MATERIAL TO PROCESS:
◇ ◇ ◇ ◇

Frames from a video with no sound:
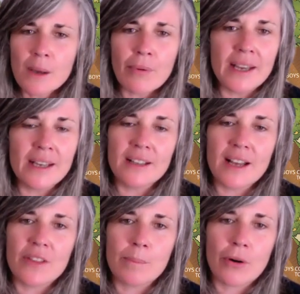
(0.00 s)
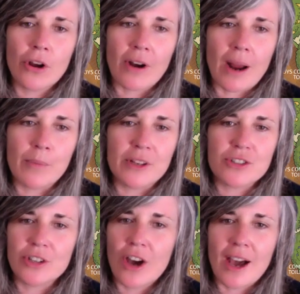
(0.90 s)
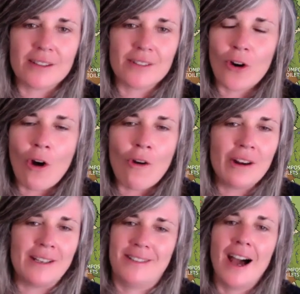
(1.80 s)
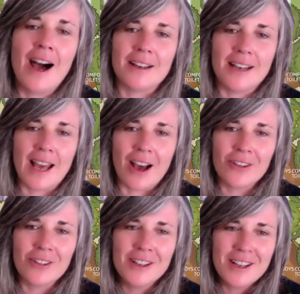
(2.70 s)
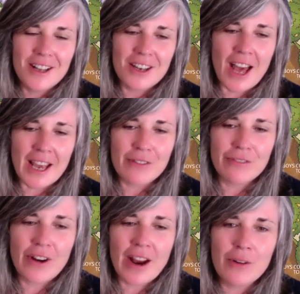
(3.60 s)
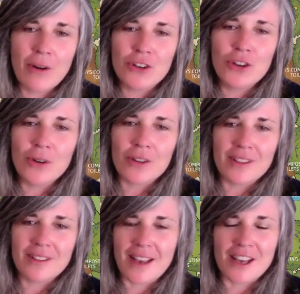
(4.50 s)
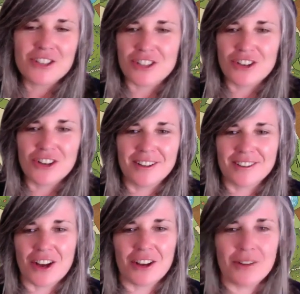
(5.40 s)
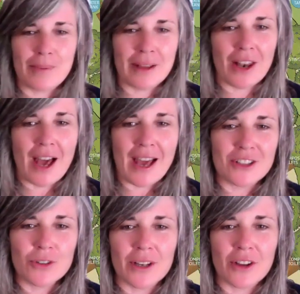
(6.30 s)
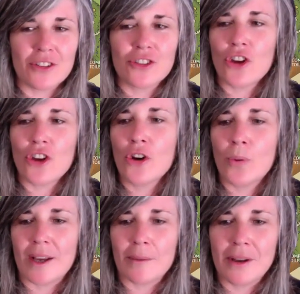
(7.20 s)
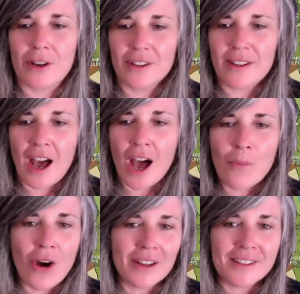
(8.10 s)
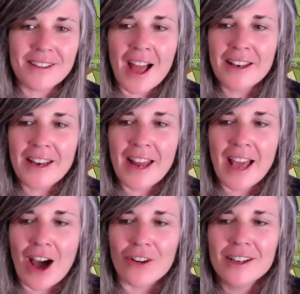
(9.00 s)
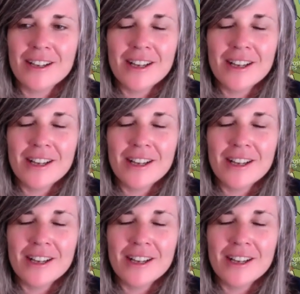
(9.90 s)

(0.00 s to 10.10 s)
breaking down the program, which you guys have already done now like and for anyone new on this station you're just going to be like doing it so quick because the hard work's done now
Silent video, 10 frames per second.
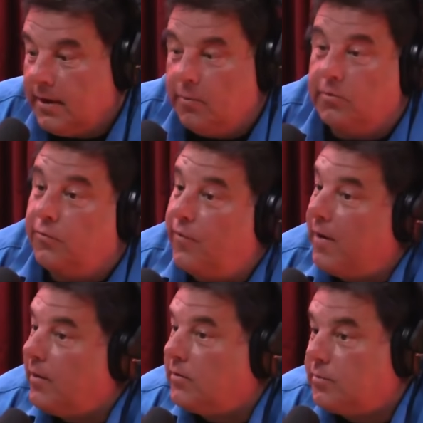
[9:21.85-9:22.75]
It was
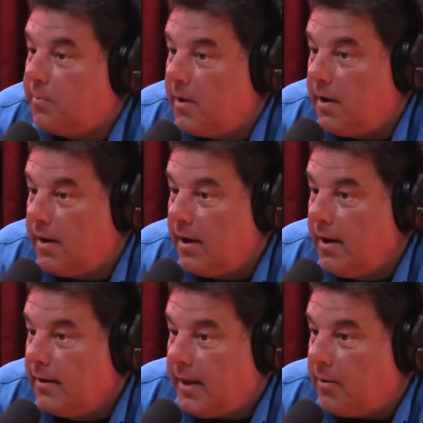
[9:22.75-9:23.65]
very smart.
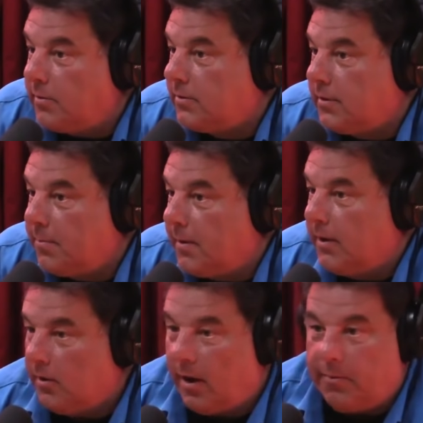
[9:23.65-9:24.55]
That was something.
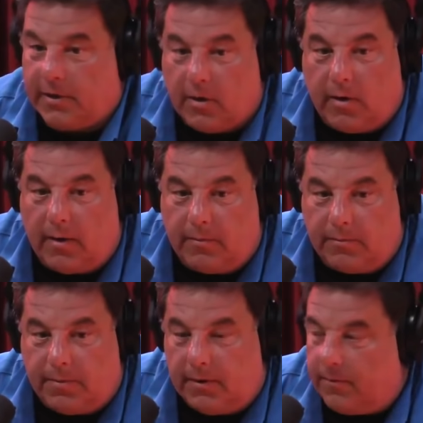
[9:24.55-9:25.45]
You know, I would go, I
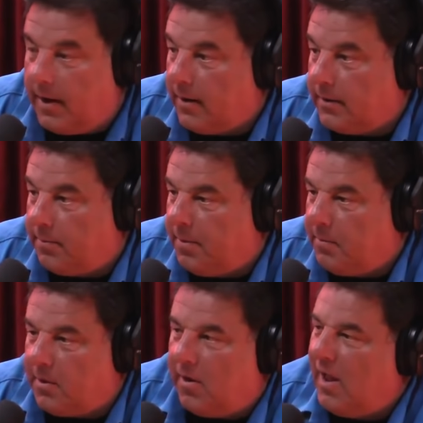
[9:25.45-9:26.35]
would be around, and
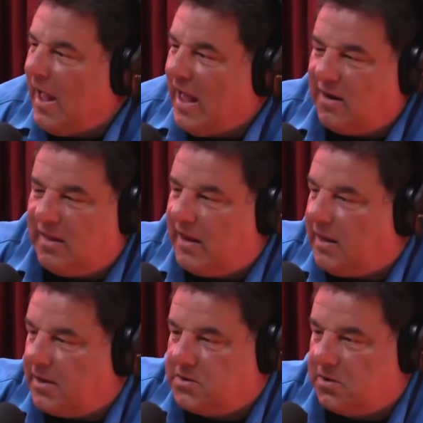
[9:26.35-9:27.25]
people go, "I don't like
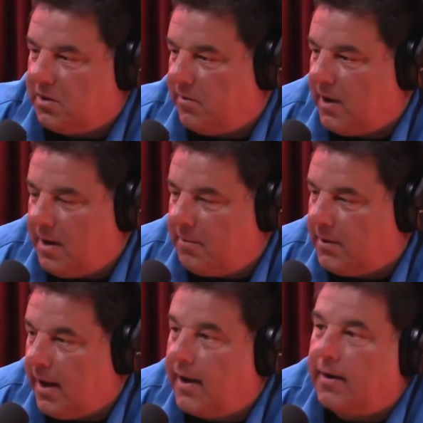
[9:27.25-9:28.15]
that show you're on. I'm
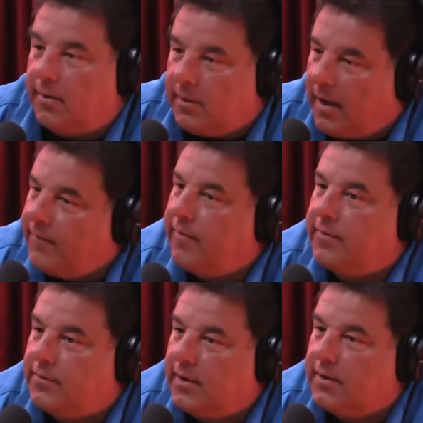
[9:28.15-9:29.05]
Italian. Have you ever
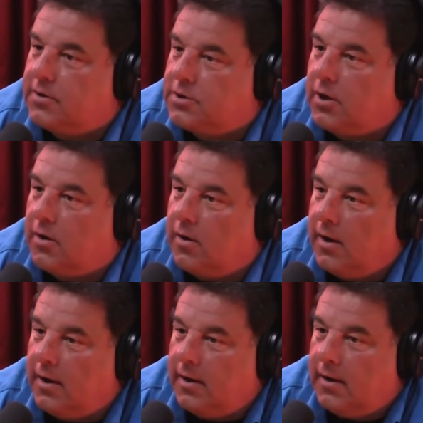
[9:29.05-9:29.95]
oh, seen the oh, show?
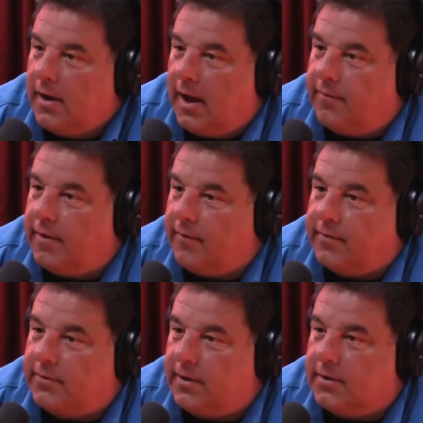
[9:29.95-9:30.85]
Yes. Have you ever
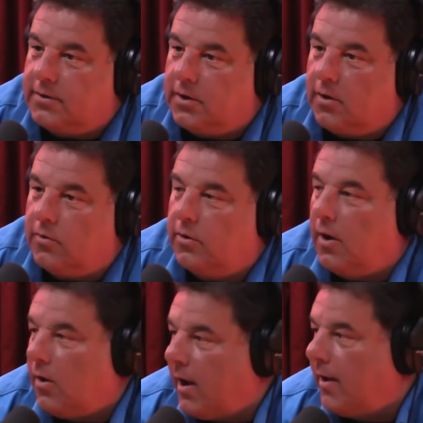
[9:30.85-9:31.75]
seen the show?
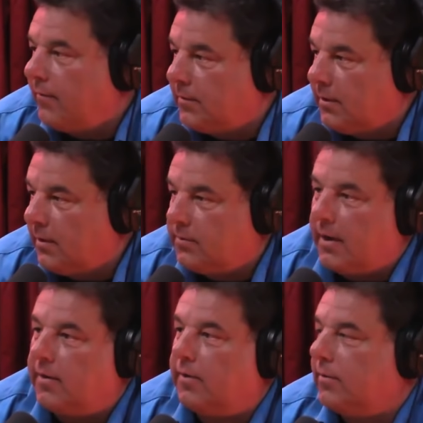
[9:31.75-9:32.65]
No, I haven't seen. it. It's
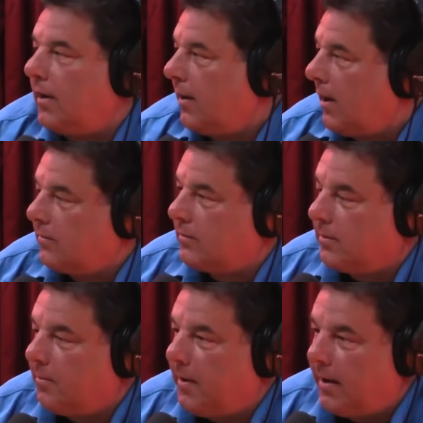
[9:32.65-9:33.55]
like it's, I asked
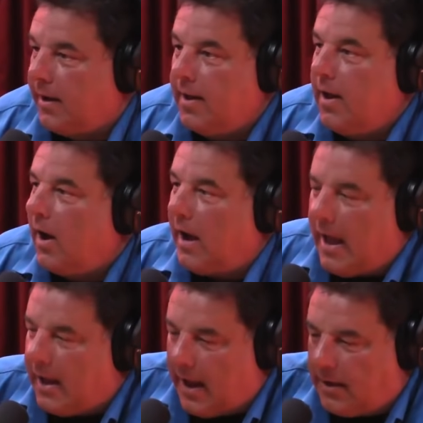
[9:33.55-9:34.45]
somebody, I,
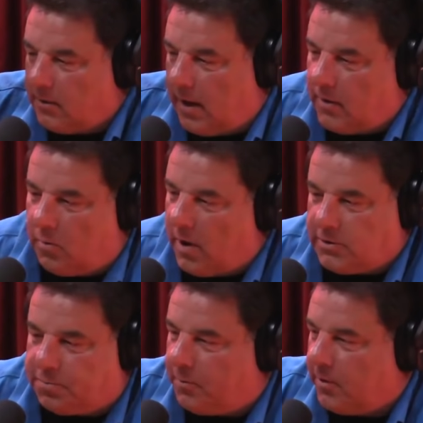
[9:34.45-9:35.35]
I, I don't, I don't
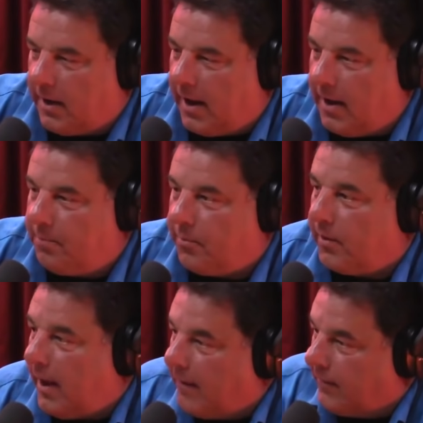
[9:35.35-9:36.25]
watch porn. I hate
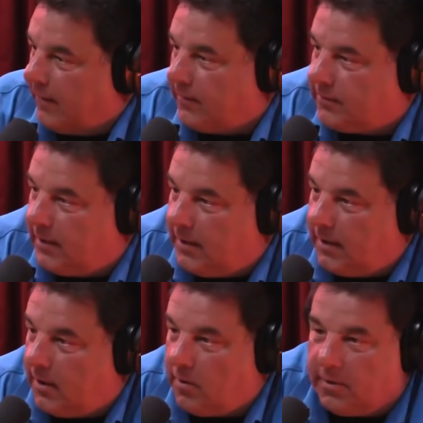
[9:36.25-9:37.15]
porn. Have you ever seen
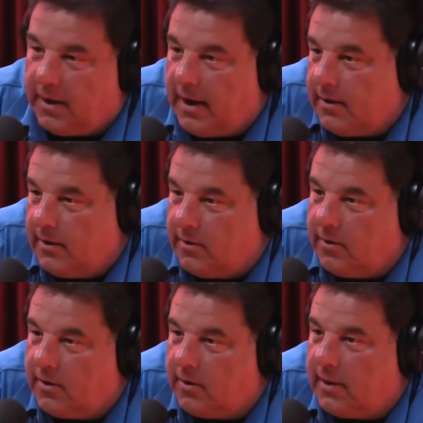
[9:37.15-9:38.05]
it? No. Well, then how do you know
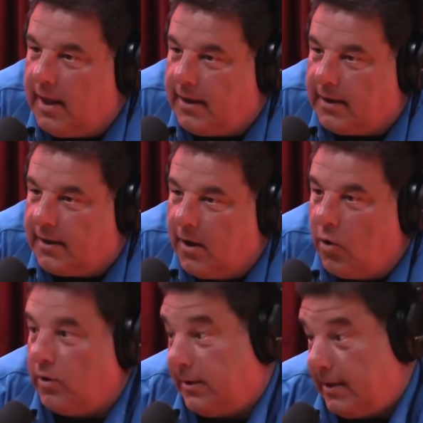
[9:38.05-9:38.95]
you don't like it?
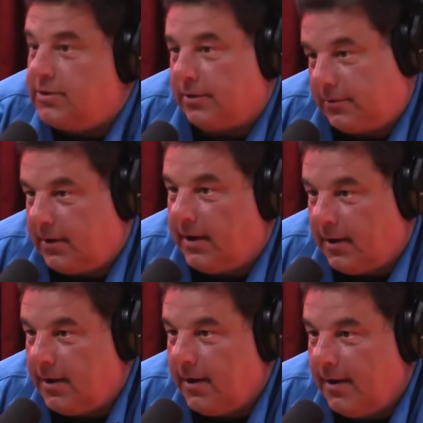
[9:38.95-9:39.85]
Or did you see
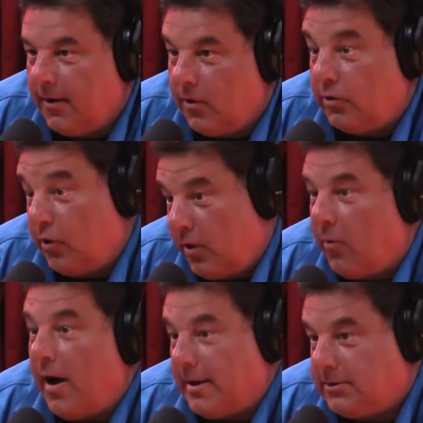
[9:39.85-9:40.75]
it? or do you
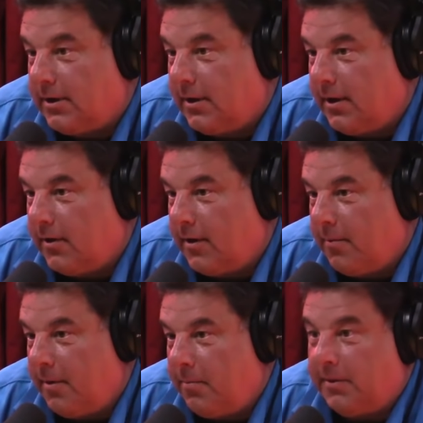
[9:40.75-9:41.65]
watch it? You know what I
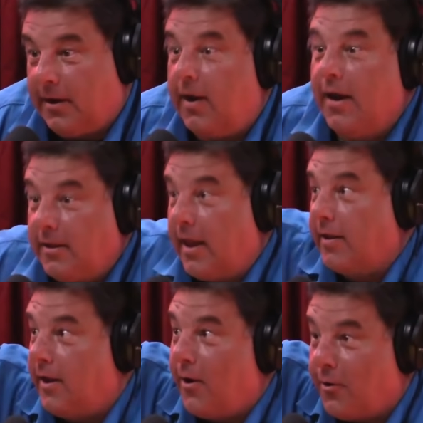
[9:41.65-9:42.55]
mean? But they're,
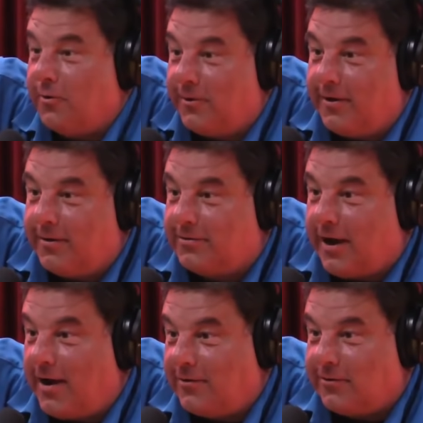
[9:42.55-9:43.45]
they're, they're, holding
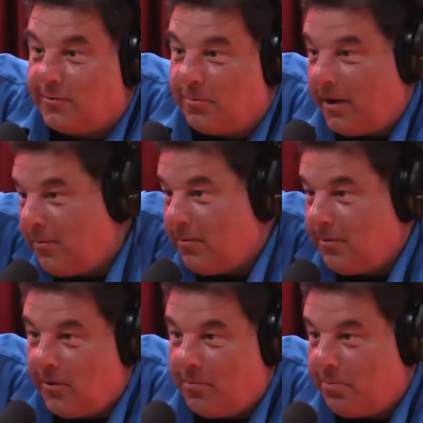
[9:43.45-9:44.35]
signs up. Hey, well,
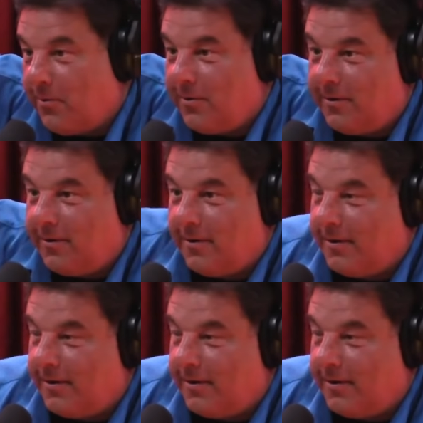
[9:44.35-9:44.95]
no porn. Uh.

◇ ◇ ◇ ◇

TASK STATEMENT: Please give the data above again in exact form and omit every picture.

TASK ANSWER:
Frames from a video with no sound:
(0.00 s)
(0.90 s)
(1.80 s)
(2.70 s)
(3.60 s)
(4.50 s)
(5.40 s)
(6.30 s)
(7.20 s)
(8.10 s)
(9.00 s)
(9.90 s)

(0.00 s to 10.10 s)
breaking down the program, which you guys have already done now like and for anyone new on this station you're just going to be like doing it so quick because the hard work's done now
Silent video, 10 frames per second.
[9:21.85-9:22.75]
It was
[9:22.75-9:23.65]
very smart.
[9:23.65-9:24.55]
That was something.
[9:24.55-9:25.45]
You know, I would go, I
[9:25.45-9:26.35]
would be around, and
[9:26.35-9:27.25]
people go, "I don't like
[9:27.25-9:28.15]
that show you're on. I'm
[9:28.15-9:29.05]
Italian. Have you ever
[9:29.05-9:29.95]
oh, seen the oh, show?
[9:29.95-9:30.85]
Yes. Have you ever
[9:30.85-9:31.75]
seen the show?
[9:31.75-9:32.65]
No, I haven't seen. it. It's
[9:32.65-9:33.55]
like it's, I asked
[9:33.55-9:34.45]
somebody, I,
[9:34.45-9:35.35]
I, I don't, I don't
[9:35.35-9:36.25]
watch porn. I hate
[9:36.25-9:37.15]
porn. Have you ever seen
[9:37.15-9:38.05]
it? No. Well, then how do you know
[9:38.05-9:38.95]
you don't like it?
[9:38.95-9:39.85]
Or did you see
[9:39.85-9:40.75]
it? or do you
[9:40.75-9:41.65]
watch it? You know what I
[9:41.65-9:42.55]
mean? But they're,
[9:42.55-9:43.45]
they're, they're, holding
[9:43.45-9:44.35]
signs up. Hey, well,
[9:44.35-9:44.95]
no porn. Uh.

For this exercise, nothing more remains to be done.